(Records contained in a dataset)

· · · ·

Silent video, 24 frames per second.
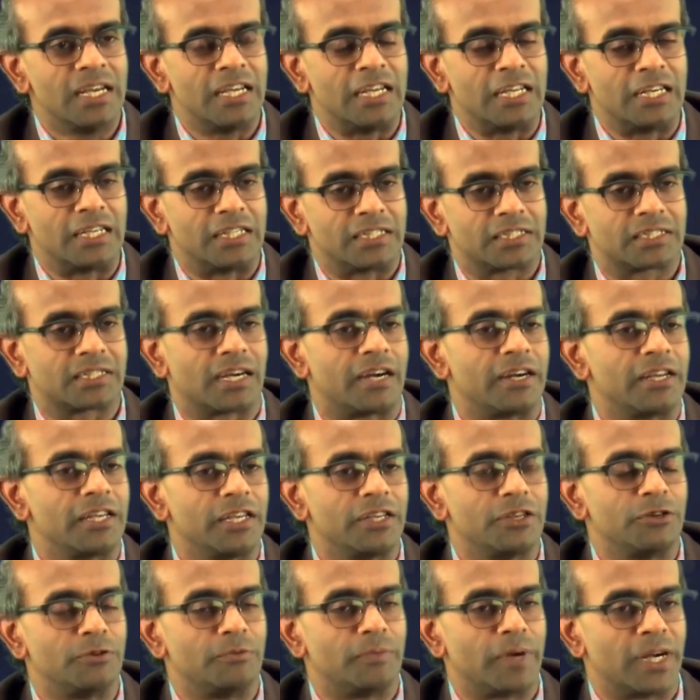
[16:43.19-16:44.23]
in a study
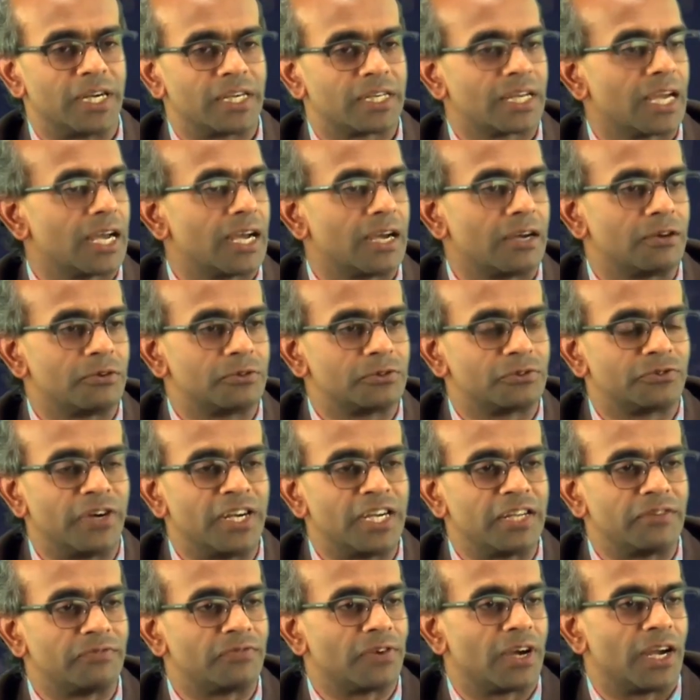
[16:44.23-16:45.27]
you might have
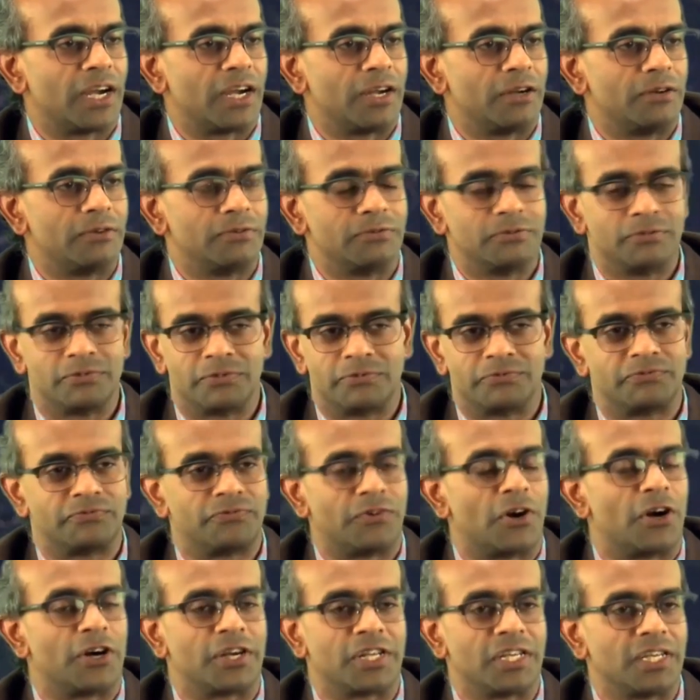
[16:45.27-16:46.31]
25,
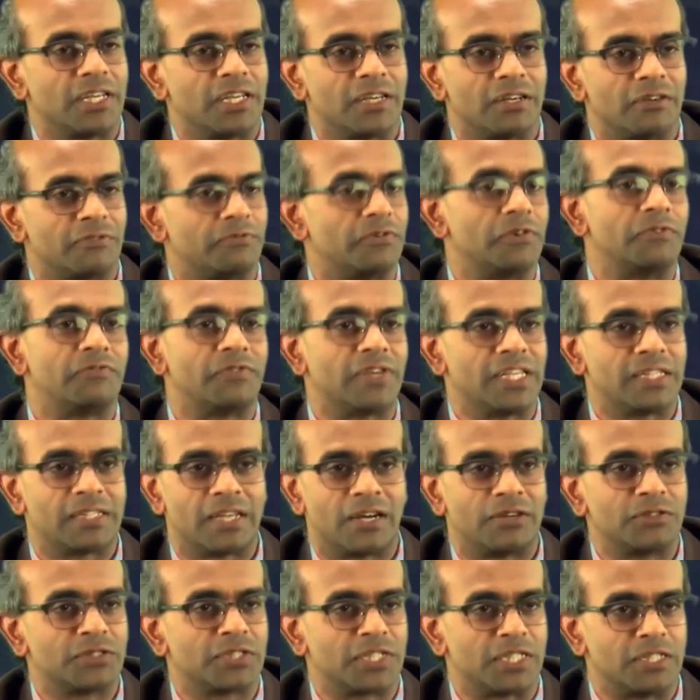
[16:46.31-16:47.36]
40 or
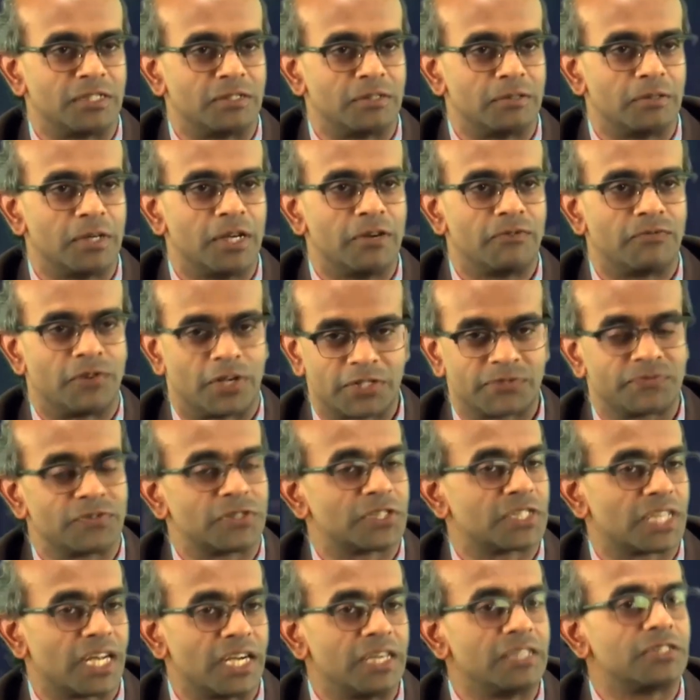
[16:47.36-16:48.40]
50,000
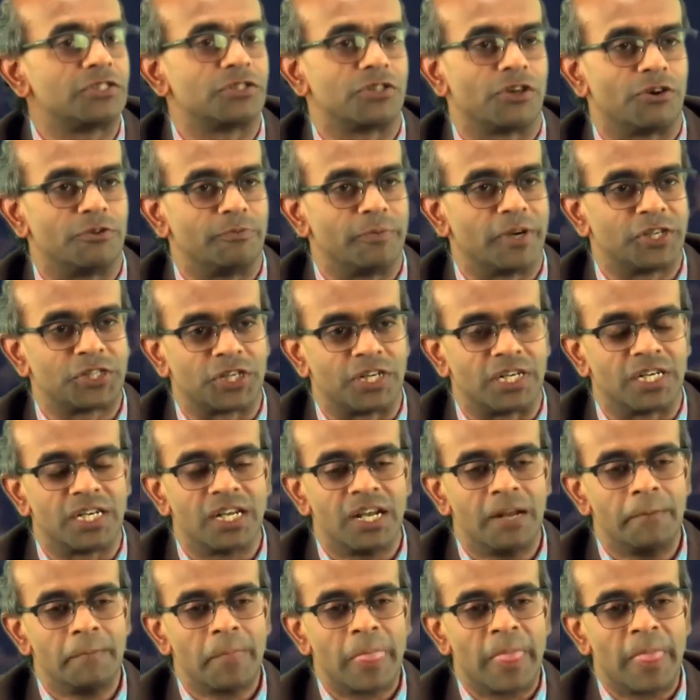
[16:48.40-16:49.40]
phosphosites you have measured.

· · · ·

Could you reproduce every record above exactly, leaving out the pictures?

Silent video, 24 frames per second.
[16:43.19-16:44.23]
in a study
[16:44.23-16:45.27]
you might have
[16:45.27-16:46.31]
25,
[16:46.31-16:47.36]
40 or
[16:47.36-16:48.40]
50,000
[16:48.40-16:49.40]
phosphosites you have measured.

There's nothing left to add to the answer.